Dampak yang paling dilema dirasakan tingkatan Cabang adalah dihadapkannya pilihan untuk mengikuti salah satu Dewan Pimpinan Pusat (DPP - read). Jelas pilihan setiap cabang berbeda. Hal ini menimbulkan adanya kerenggangan hubungan keakraban setiap kader sampai pada aktivitas di dalam kampus.

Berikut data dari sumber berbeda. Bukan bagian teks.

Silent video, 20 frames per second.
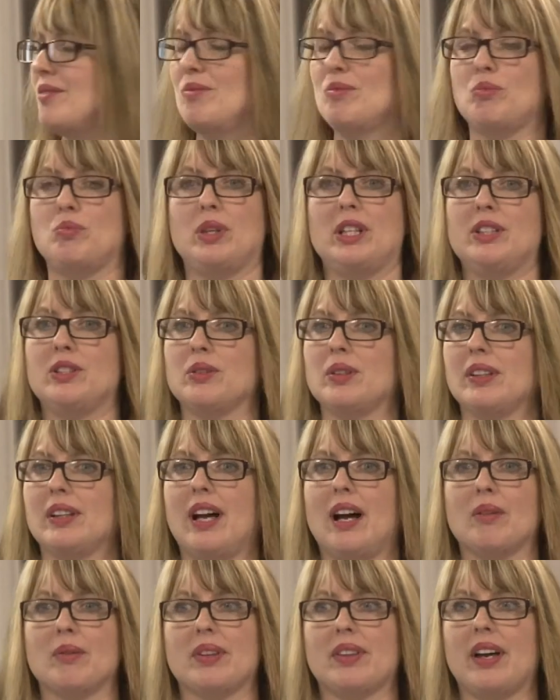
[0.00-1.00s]
We do a
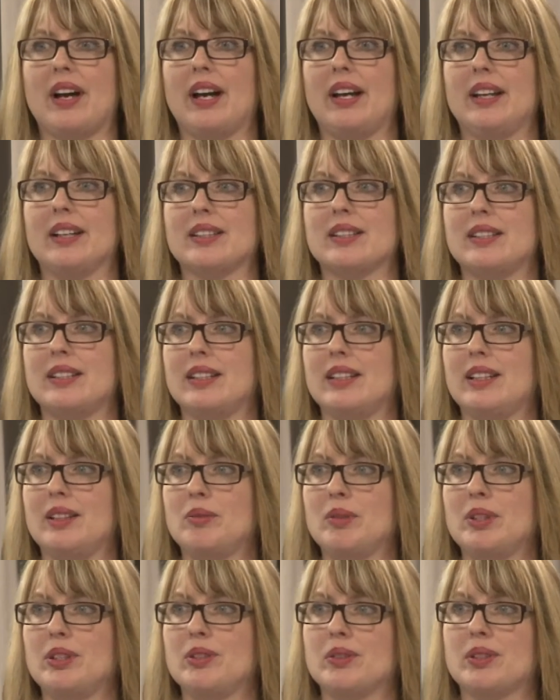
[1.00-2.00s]
lot with the ISD.
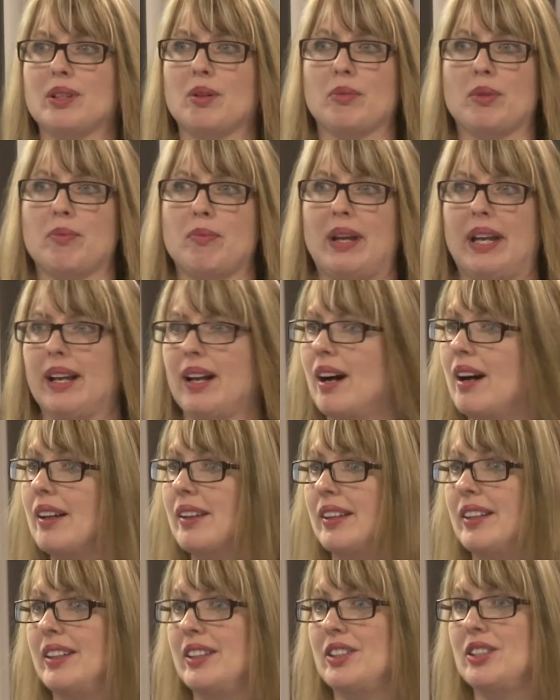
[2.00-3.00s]
We do some with Bay
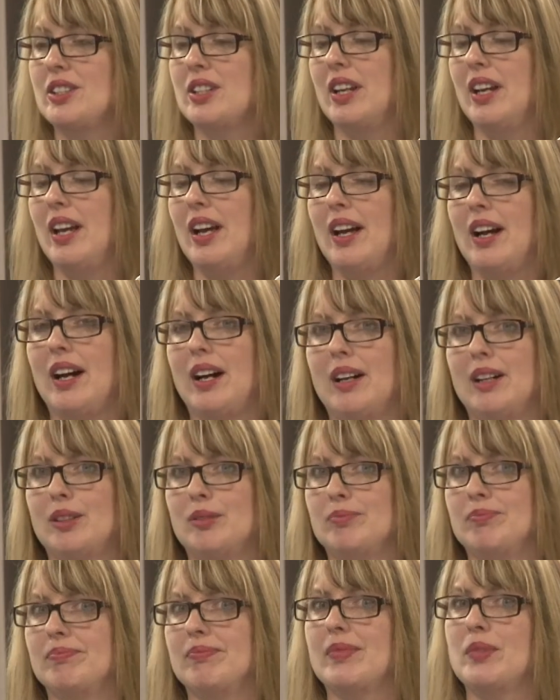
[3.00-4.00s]
College.
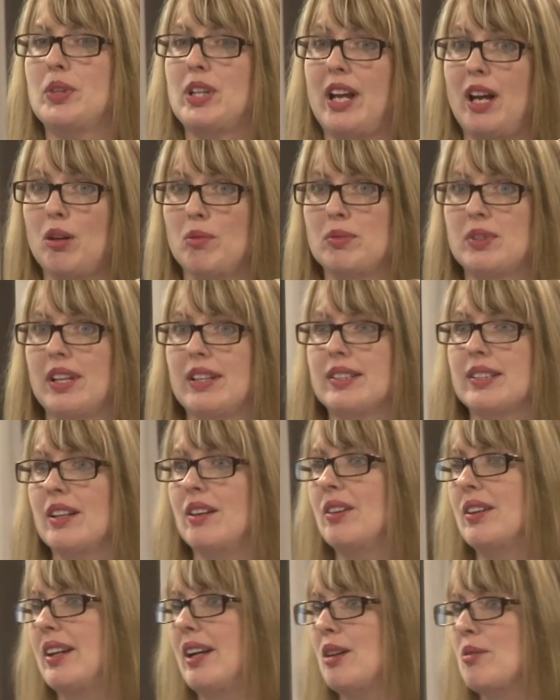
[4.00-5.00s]
It helps us
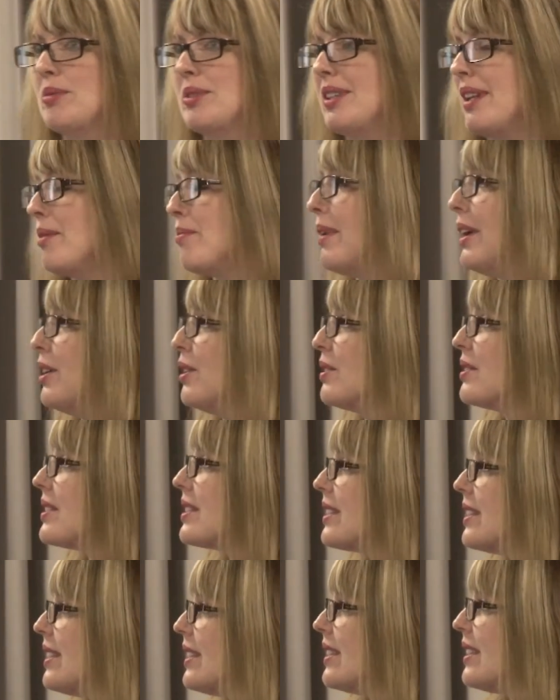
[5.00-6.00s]
out. It helps them
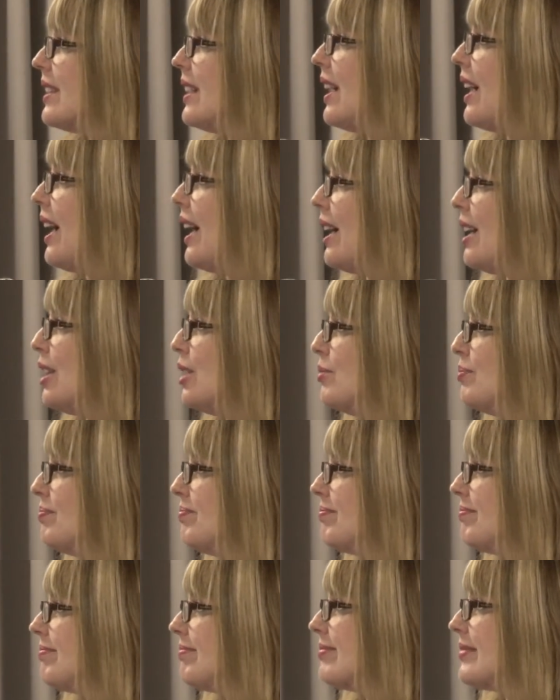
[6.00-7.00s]
out.
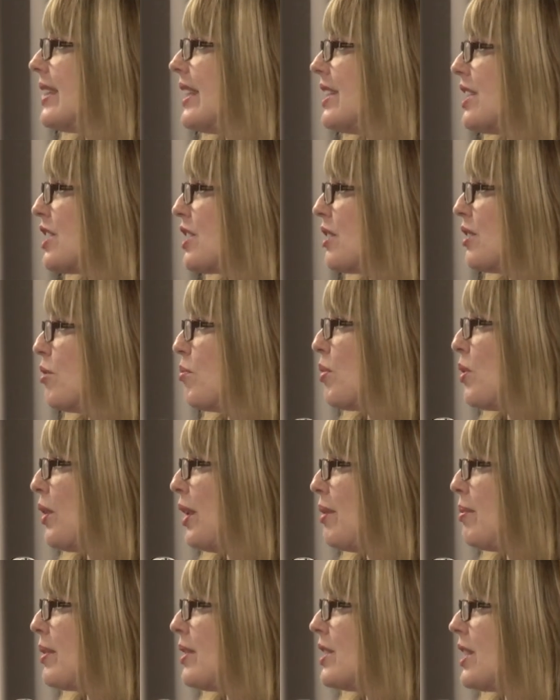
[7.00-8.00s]
Additional
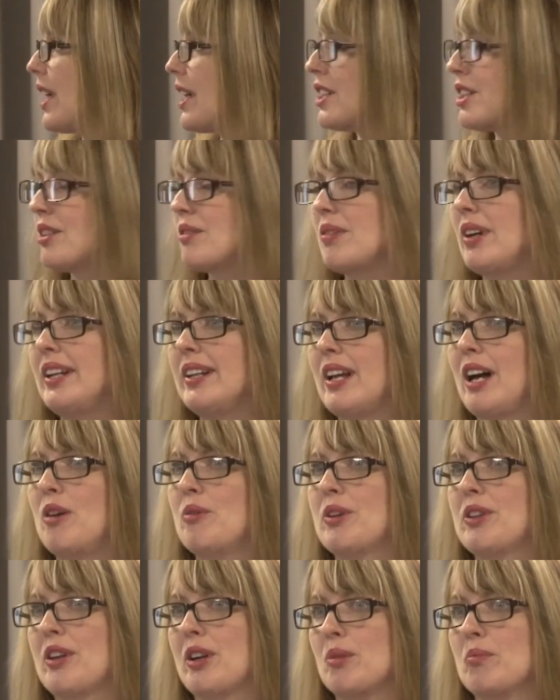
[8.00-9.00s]
employee projection right
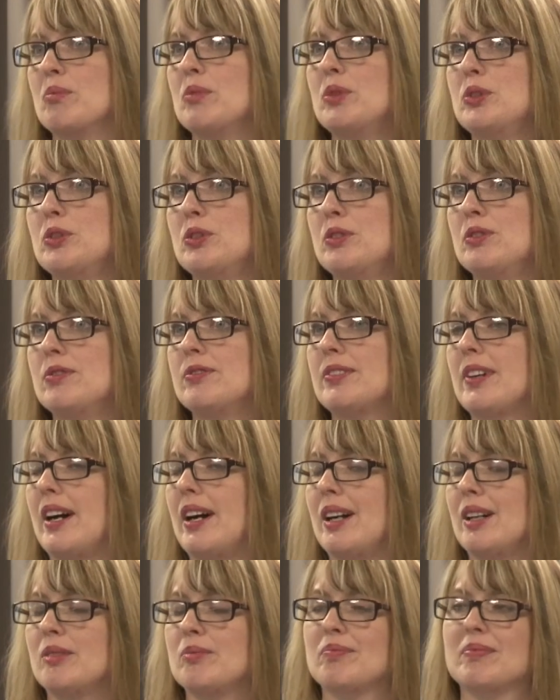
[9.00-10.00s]
now with our move,
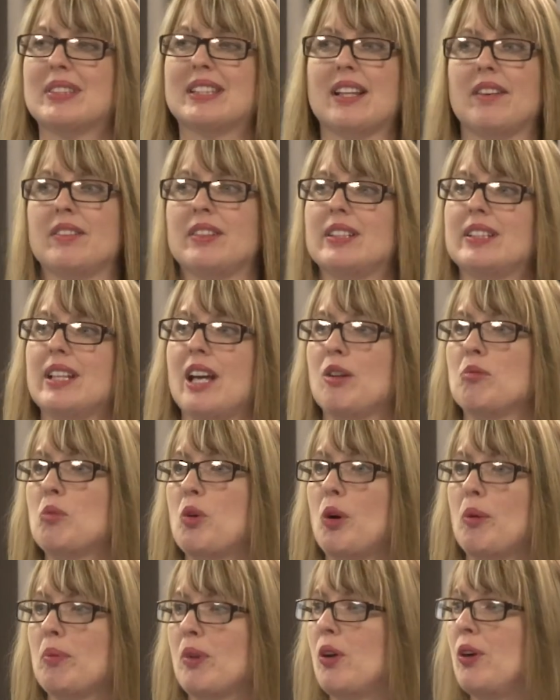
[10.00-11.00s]
7 to 10
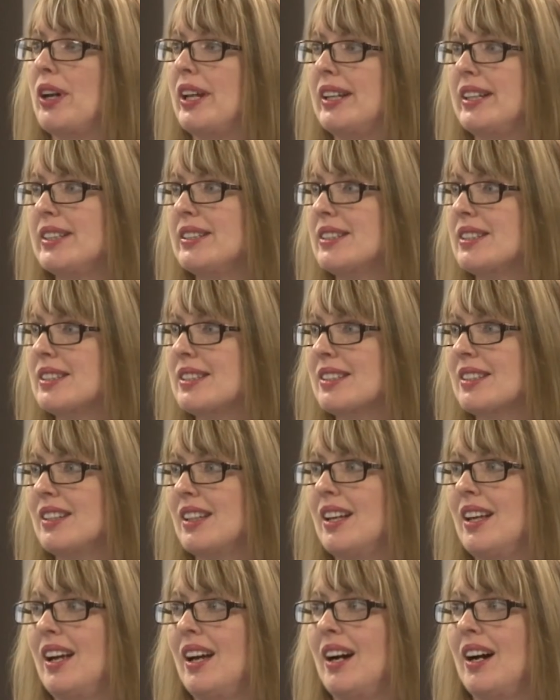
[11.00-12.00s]
more employees.
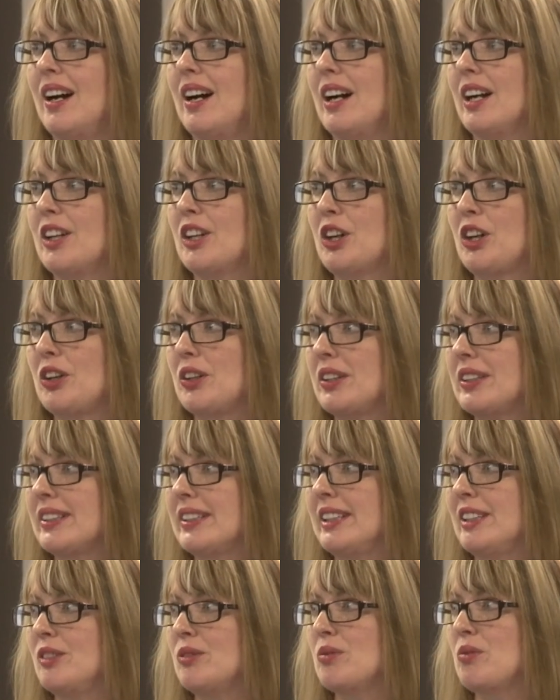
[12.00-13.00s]

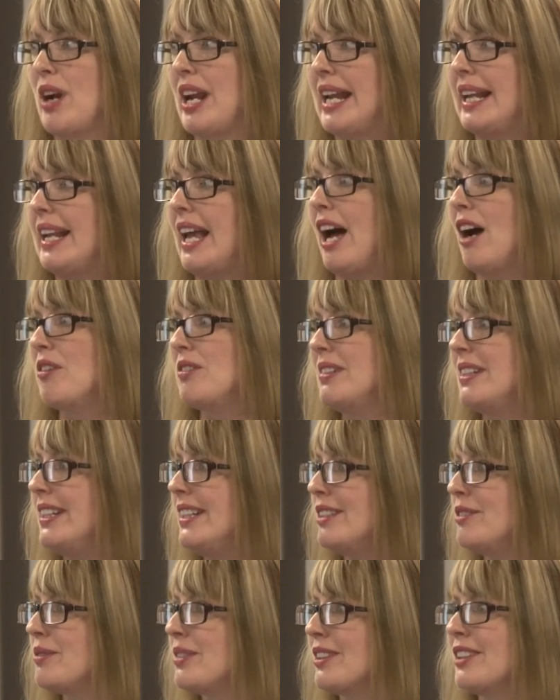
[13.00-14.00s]
Currently, right now,
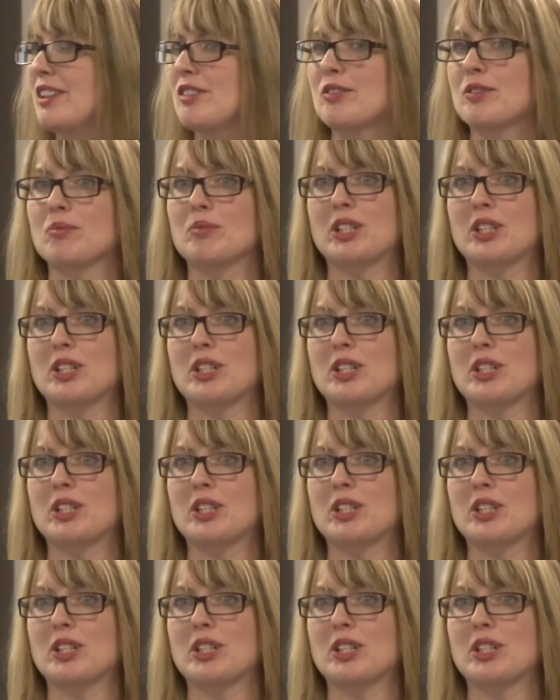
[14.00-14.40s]
we're looking for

Padahal, kalau kita selami asas perjuangan dan pemikiran kaum marhaenis, sangat tidak dibenarkan adanya perpecahan. karena semua metodologi GmnI adalah Marhaenisme. Dimana, persatuan adalah awal kader GmnI melahap proses pembelajaran melalui Pekan Penerimaan Anggota Baru (PPAB).

Pertanyaan yang paling dalam adalah apakah kaum nasionalis mencintai perpecahan? Ini adalah kalimat yang sangat kontradiktif antara satu kata dengan kata lainnya. Dikenal, GmnI adalah pondok yang di huni berbagai warna dalam satu tarikan nafas Kebangsaan, dikenal GmnI adalah wadah yang gandrung akan musyawarah dengan hikmat dan bijak, dimana semua kaum Pejuang-Pemikir Pemikir-Pejuang?Dimanakah semua jargon, semboyan dan moto itu?

Seruan-seruan persatuan di atas sepertinya tidak menyadarkan mereka yang mengemban gelar petinggi baik kedua DPP maupun para Alumni. Yang kita lihat, kedua DPP sibuk perang eksistensi dalam gelar buka tutup acara, gunting pita dan silaturahim di daerah dan cabang, sementara Alumni seakan tutup mata dan telinga dikala Dualisme terus bergulir.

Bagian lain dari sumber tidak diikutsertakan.